I am the proud owner of a 1995 Ford Taurus SHO. I've been thinking about selling it but I am torn. On one hand all it needs are rear brakes (hopefully just pads) and on the other it's old and I need something reliable and more fuel efficient. I've called two salvage yards and they offered me $300. KBB lists it at around $1,300. Any suggestions?


----------



## bruiser (Jul 30, 2005)

I'd fix the brakes. It's got more miles left in it.


----------



## Basementgeek (Feb 7, 2005)

I would look at fixing the brakes, assuming there is nothing more than light rust on the rotors. Heavy rusted you are looking at calibers, shoes, rotors. That is probably a $300.00 job.

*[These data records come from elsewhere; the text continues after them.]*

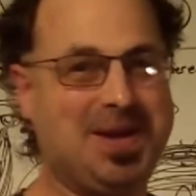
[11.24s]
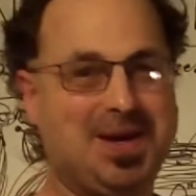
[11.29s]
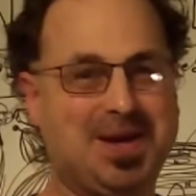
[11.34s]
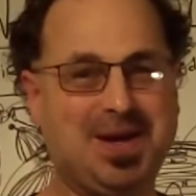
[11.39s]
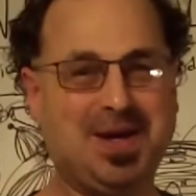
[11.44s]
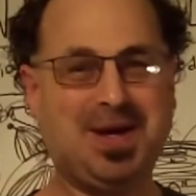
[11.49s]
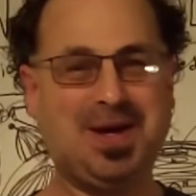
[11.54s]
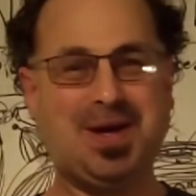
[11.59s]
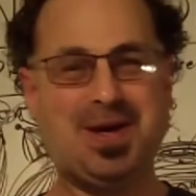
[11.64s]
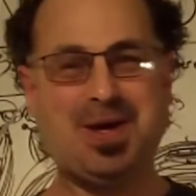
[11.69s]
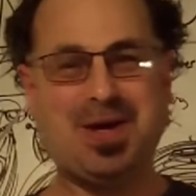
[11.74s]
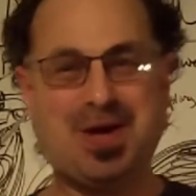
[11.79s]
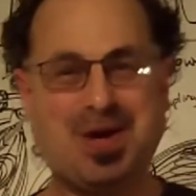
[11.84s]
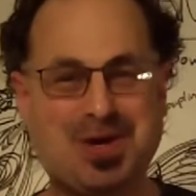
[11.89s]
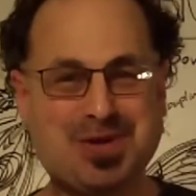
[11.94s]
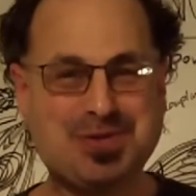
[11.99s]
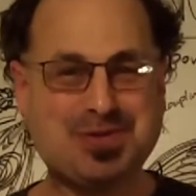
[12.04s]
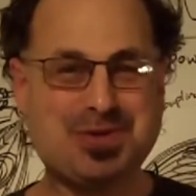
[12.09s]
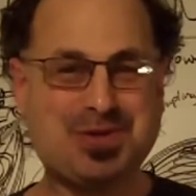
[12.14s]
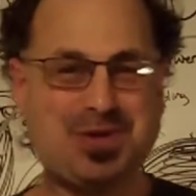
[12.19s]
Hey,
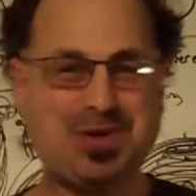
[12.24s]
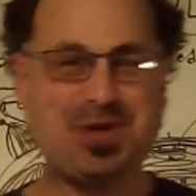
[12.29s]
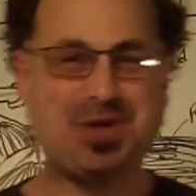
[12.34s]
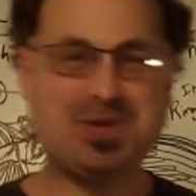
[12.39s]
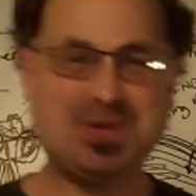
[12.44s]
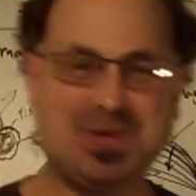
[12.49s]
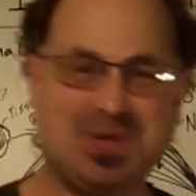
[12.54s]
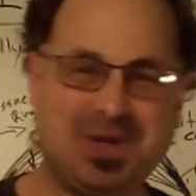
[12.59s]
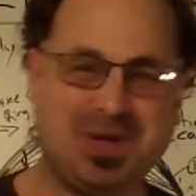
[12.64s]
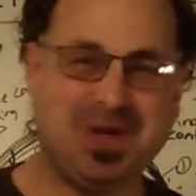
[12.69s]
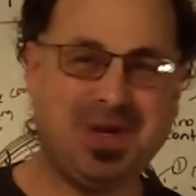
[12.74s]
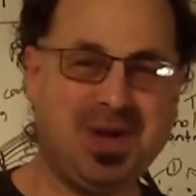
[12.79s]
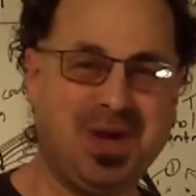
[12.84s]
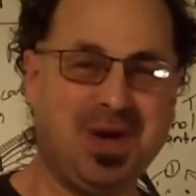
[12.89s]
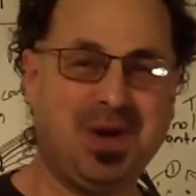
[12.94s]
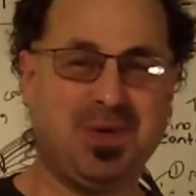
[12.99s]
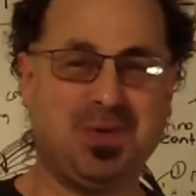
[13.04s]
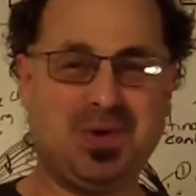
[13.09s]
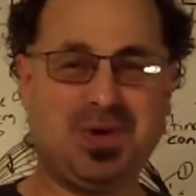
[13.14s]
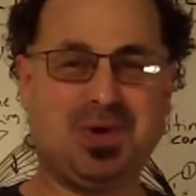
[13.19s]
how's it going?
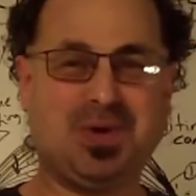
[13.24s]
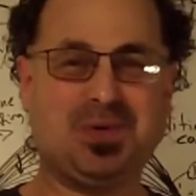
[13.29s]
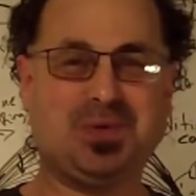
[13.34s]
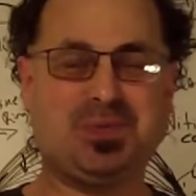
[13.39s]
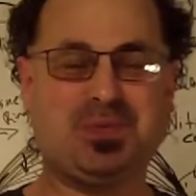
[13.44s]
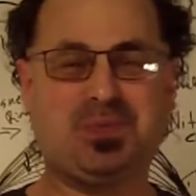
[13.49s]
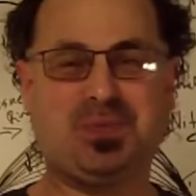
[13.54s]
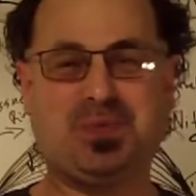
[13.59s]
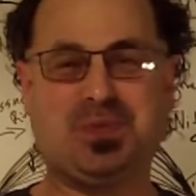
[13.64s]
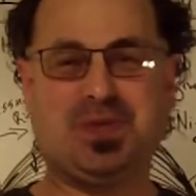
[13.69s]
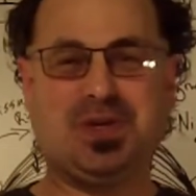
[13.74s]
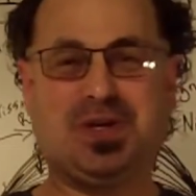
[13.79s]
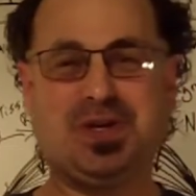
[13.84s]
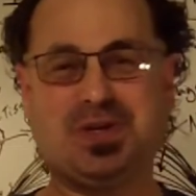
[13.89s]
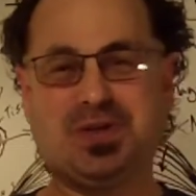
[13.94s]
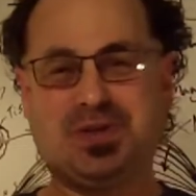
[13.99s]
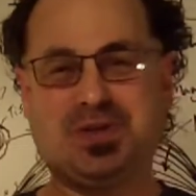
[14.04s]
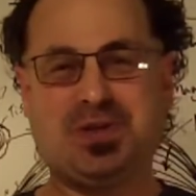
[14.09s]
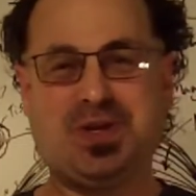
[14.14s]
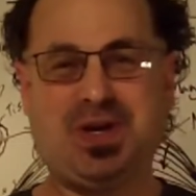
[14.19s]
Well,
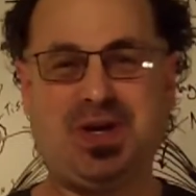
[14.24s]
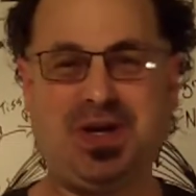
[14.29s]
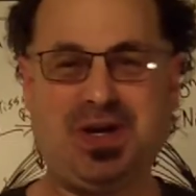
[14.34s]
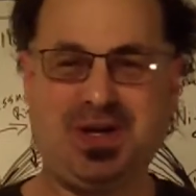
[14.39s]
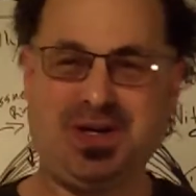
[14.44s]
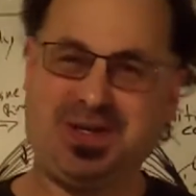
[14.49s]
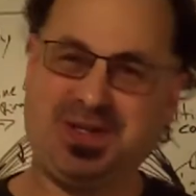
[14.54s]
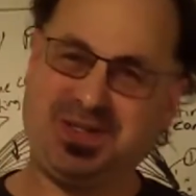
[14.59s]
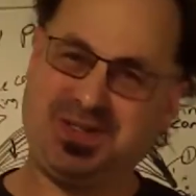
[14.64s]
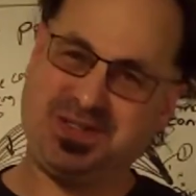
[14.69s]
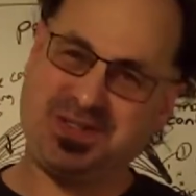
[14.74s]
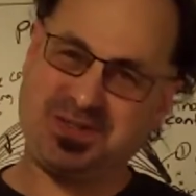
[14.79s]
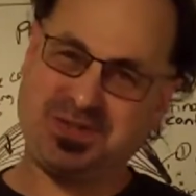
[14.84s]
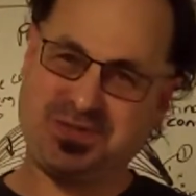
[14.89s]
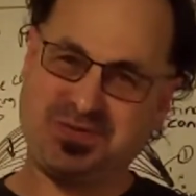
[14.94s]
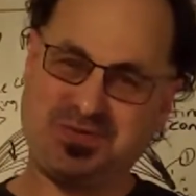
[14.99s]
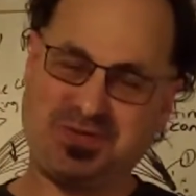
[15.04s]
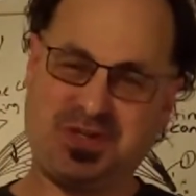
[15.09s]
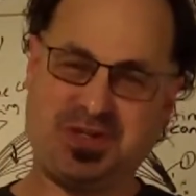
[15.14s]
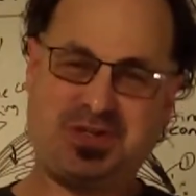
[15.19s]
another day,
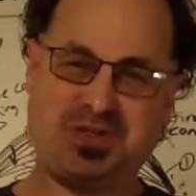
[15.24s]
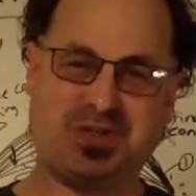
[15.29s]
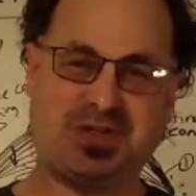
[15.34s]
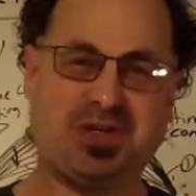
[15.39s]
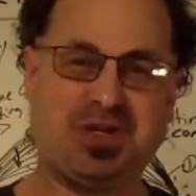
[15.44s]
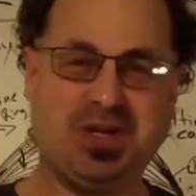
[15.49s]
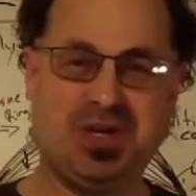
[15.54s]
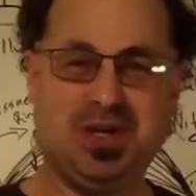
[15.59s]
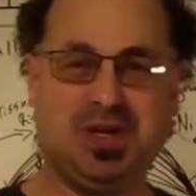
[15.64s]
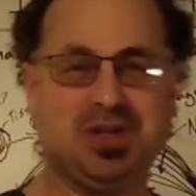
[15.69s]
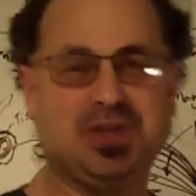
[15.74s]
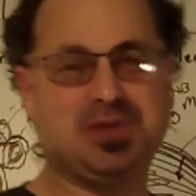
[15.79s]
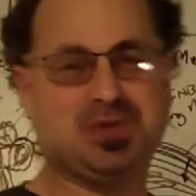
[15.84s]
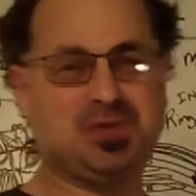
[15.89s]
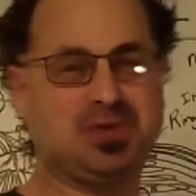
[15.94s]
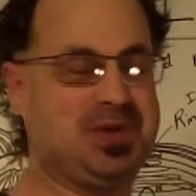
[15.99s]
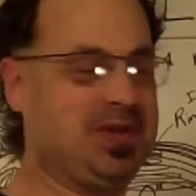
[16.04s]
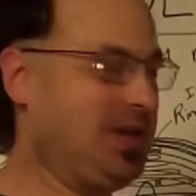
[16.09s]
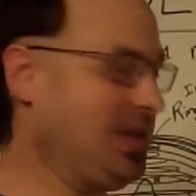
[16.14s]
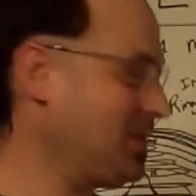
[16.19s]
another invention. This
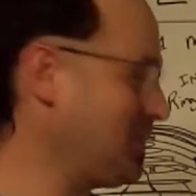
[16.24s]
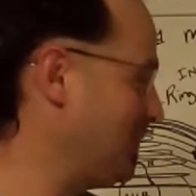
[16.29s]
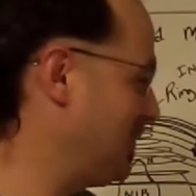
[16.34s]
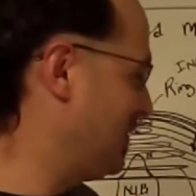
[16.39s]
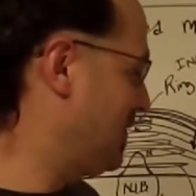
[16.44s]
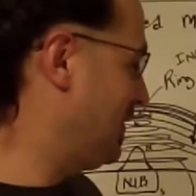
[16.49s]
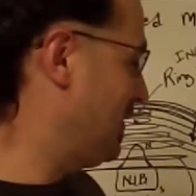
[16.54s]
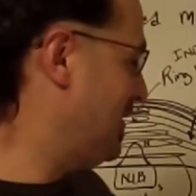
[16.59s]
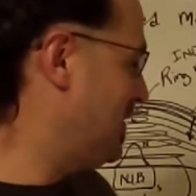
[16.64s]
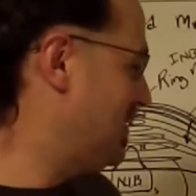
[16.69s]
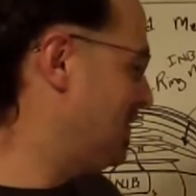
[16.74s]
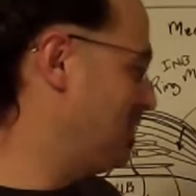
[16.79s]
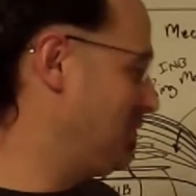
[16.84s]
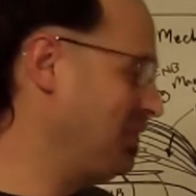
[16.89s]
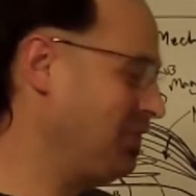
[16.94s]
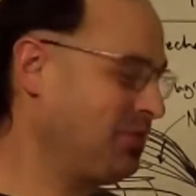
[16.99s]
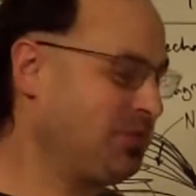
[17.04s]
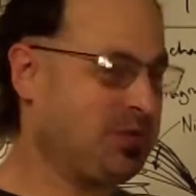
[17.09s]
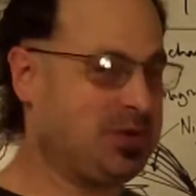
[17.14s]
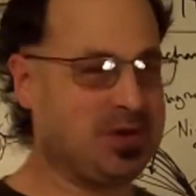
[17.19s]
one, as it was listed
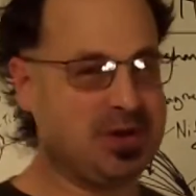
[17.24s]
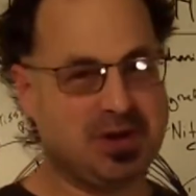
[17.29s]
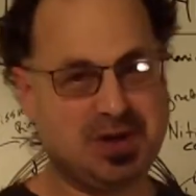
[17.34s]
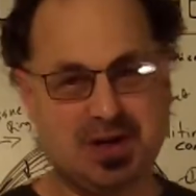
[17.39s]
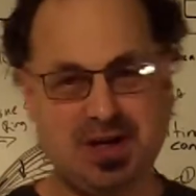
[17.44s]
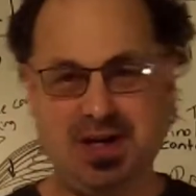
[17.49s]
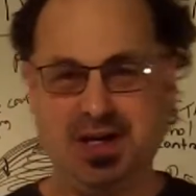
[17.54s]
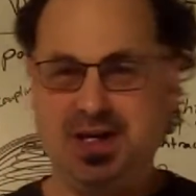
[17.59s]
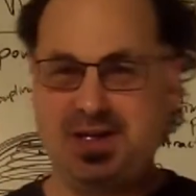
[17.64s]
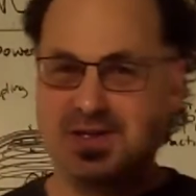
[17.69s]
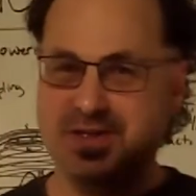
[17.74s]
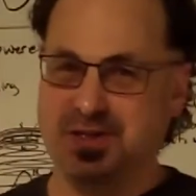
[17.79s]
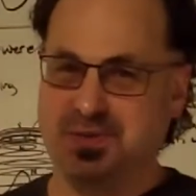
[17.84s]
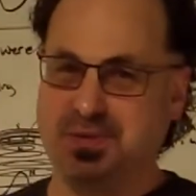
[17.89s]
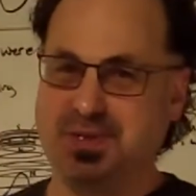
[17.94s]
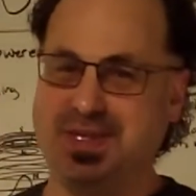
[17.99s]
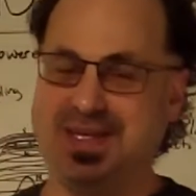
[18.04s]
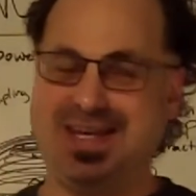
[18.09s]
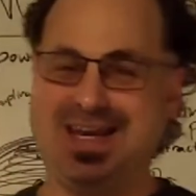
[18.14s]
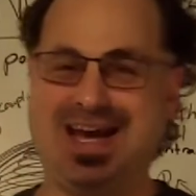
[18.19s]
before, is going
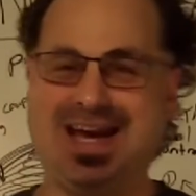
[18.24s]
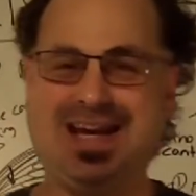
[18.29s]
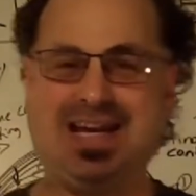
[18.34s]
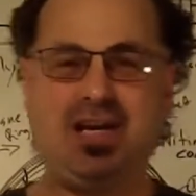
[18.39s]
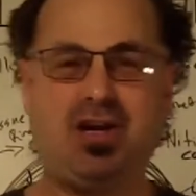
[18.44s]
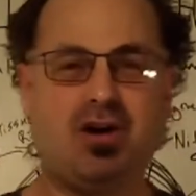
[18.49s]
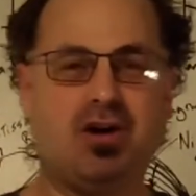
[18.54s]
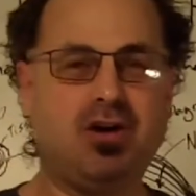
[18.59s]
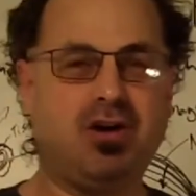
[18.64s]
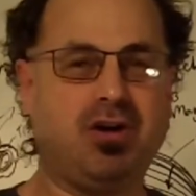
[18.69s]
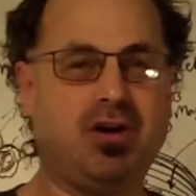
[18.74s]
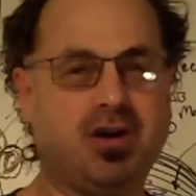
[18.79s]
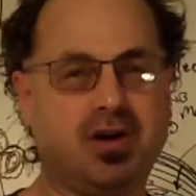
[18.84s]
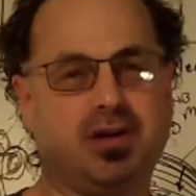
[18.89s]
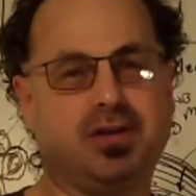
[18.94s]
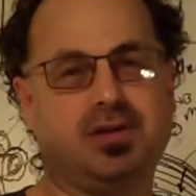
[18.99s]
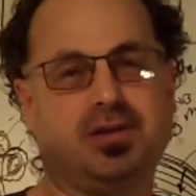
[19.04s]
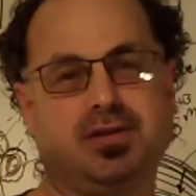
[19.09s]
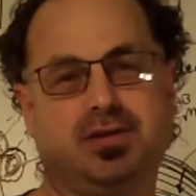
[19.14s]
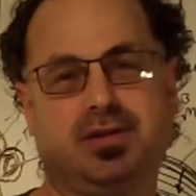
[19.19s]
to be the Nitinol
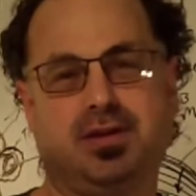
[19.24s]
heart.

If the body and interior are pretty good shape, same with engine & transmission, take some time and clean up and ask your 1300.00. Take best cash offer, after all the SHO is family sports car. As you know they are strong runners.

BG


----------



## jprince526 (Oct 31, 2013)

What a great car that model was. 24v doc v6, it was quite peppy. To take that car to salvage would be the equivalent of getting kicked in the crouch. If you don't want it any longer I would spend some money to repair the car, clean it up nice and sell it. I did a search and found a few in fair to good condition selling online between $2,800 and $3,200.


----------